### What is being asked
Copy each record below exactly, please, and leave its pictures out.

### Stored data
|---|

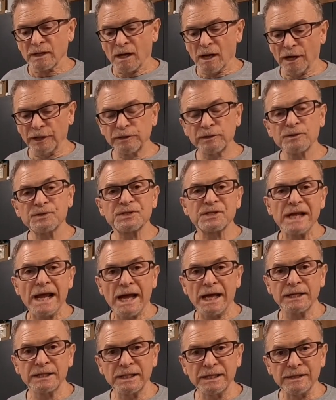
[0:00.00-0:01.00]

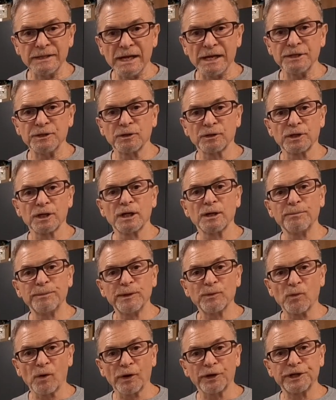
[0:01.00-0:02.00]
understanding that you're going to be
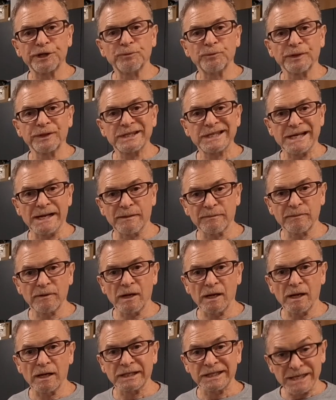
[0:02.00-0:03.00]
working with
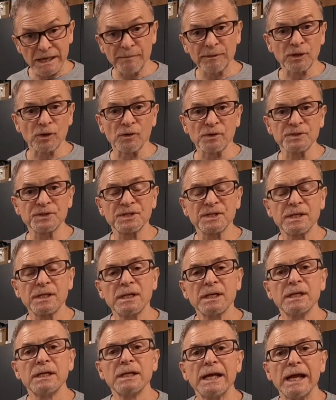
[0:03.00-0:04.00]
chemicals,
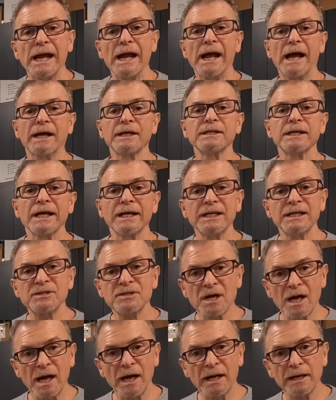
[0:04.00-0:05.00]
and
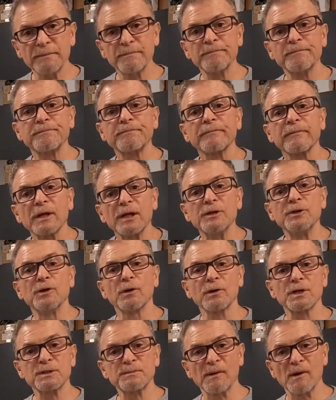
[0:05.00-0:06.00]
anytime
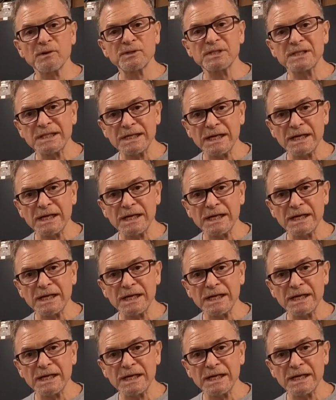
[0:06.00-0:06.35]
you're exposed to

|---|

### Solved problem
[0:00.00-0:01.00]

[0:01.00-0:02.00]
understanding that you're going to be
[0:02.00-0:03.00]
working with
[0:03.00-0:04.00]
chemicals,
[0:04.00-0:05.00]
and
[0:05.00-0:06.00]
anytime
[0:06.00-0:06.35]
you're exposed to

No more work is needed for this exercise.